Billed as a tribute to a European summer holiday, Issima at the Kimpton La Peer takes its name from the end-truncated form of bellissima, the Italian word for beautiful. It’s a fitting name for this immaculately designed, reservation-only hotel lobby restaurant in West Hollywood, where you’ll find the sort of beautiful people L.A. is infamous for attracting and the requisite atmosphere of glamour and artifice that surrounds them—but not much else.
The product of the Boujis Group, who also own the Draycott in the Pacific Palisades and nearby Olivetta, Issima’s eye-poppingly expensive, seasonally driven coastal Mediterranean menu is virtually identical to the latter—down to its raw seafood section and lobster arrabiata, a mammoth of a dish in terms of both cost and surface area, with proportional mediocrity to match. Make no mistake: Given the additional 3% hotel resort fee, $150 caviar chip ‘n’ dip and $185 wagyu ribeye, Issima is a restaurant that caters to the super-rich and those who wish to pretend they are. However, the menu’s small plates make it possible to say you’ve eaten here for less than a Benjamin per head, though you’ll probably leave the premises hungry.
Indoors, you’ll find an eye-catching blue and yellow interior and plush seats, but the party at Issima is really poolside. Having converted most of the La Peer’s courtyard into a charming, string-lit outdoor patio, the restaurant’s thoughtful servers adroitly swerve between its cramped tables, which play host to meals that look better on social media than they taste in real life. Exclusively for the 21-and-over crowd, with a rooftop lounge area open until midnight, Issima traffics in the fantasy of carefree luxury that characterizes the lives of the idle rich. For the rest of us, however, this illusory bubble is likely to burst by paying top dollar for chef Michael Fiorelli’s middling-at-best cuisine and the claustrophobic hotel valet parking situation that bookends your meal.
For a brief intermission from the restaurant’s quasi-glamour, visit the grid of dog portraits by local artist David Heise near the bathroom. Rendered in pencil, you’ll be able to peruse dogs with names like Mr. Biggie Small as you contemplate your return to the bustling main dining room full of people happily eating plates of second-rate pasta and a bowl of snow crab claws so small it wouldn't seem out of place in a kid’s set of Calico Critters.
There are, however, a few high points. Issima’s buttered hunk of warm toasted sourdough is one of them—it’s hard to mess up bread, after all. Another is its citrus marinated skirt steak, served alongside a chimichurri sauce, charred onions and fried peppers, a bright point in a menu full of so-so small plates. At their price point, the desserts are missable, but in line with the restaurant’s lounge-slash-bar atmosphere, Issima’s premium priced cocktails are made strong, and well; somehow, however, the restaurant fails to consistently keep any kind of coffee available to go with dessert. A limited but thoughtful selection of European and Californian wines do justice by their food pairings, even at prices by the glass higher than L.A. average.

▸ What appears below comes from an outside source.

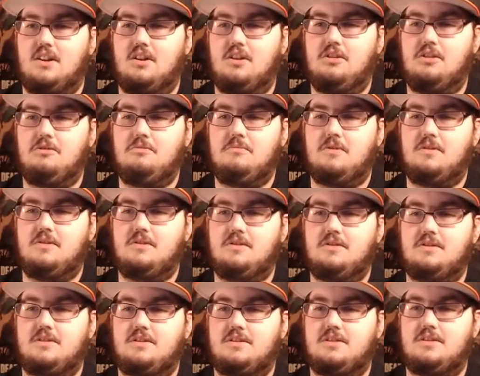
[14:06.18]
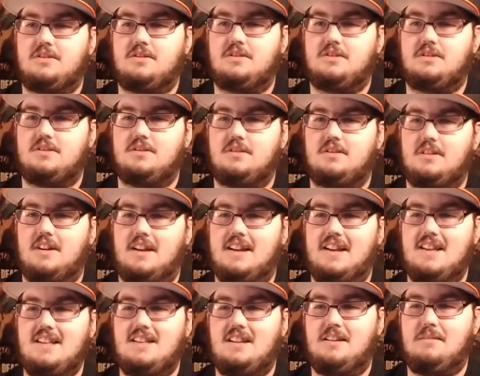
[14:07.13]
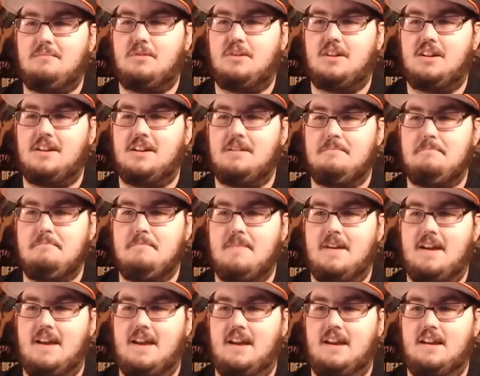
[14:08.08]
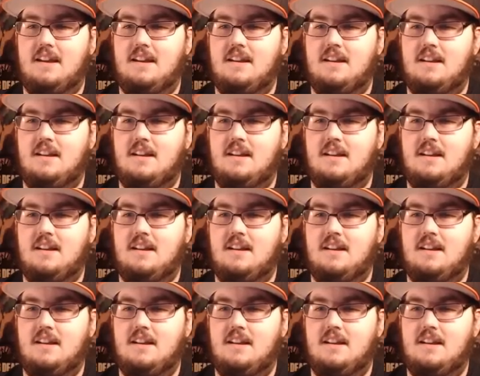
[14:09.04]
almost, I guess I'll put him meh.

Like many of the celebrities who live in the hills above it, Issima is smaller than it looks in real life and far less impressive than its carefully angled refractions on Instagram. If you’re in the mood to be perceived, however, this is the place to do it.
The vibe: A glitzy Mediterranean summer holiday on the patio, with a heightened sense of cozier luxury indoors and a typical West Hollywood going-out atmosphere on the roof.
The food: Downright mediocre for the price, though that hasn’t stopped plenty of folks from posting the gigantic lobster arrabiata. But you’re really here for the scene, right?
The drink: Cocktails are expensive, but well-made, with a decent watermelon lychee mocktail option. A small list of wines by the glass and a larger selection of mostly European wines by the bottle, with a few Californian labels for good measure.
Time Out tip: Issima’s target demographic swarms the restaurant later in the evenings. For a quieter, less raucous atmosphere, try to book a table before 8pm. (Reservations are, after all, always required.)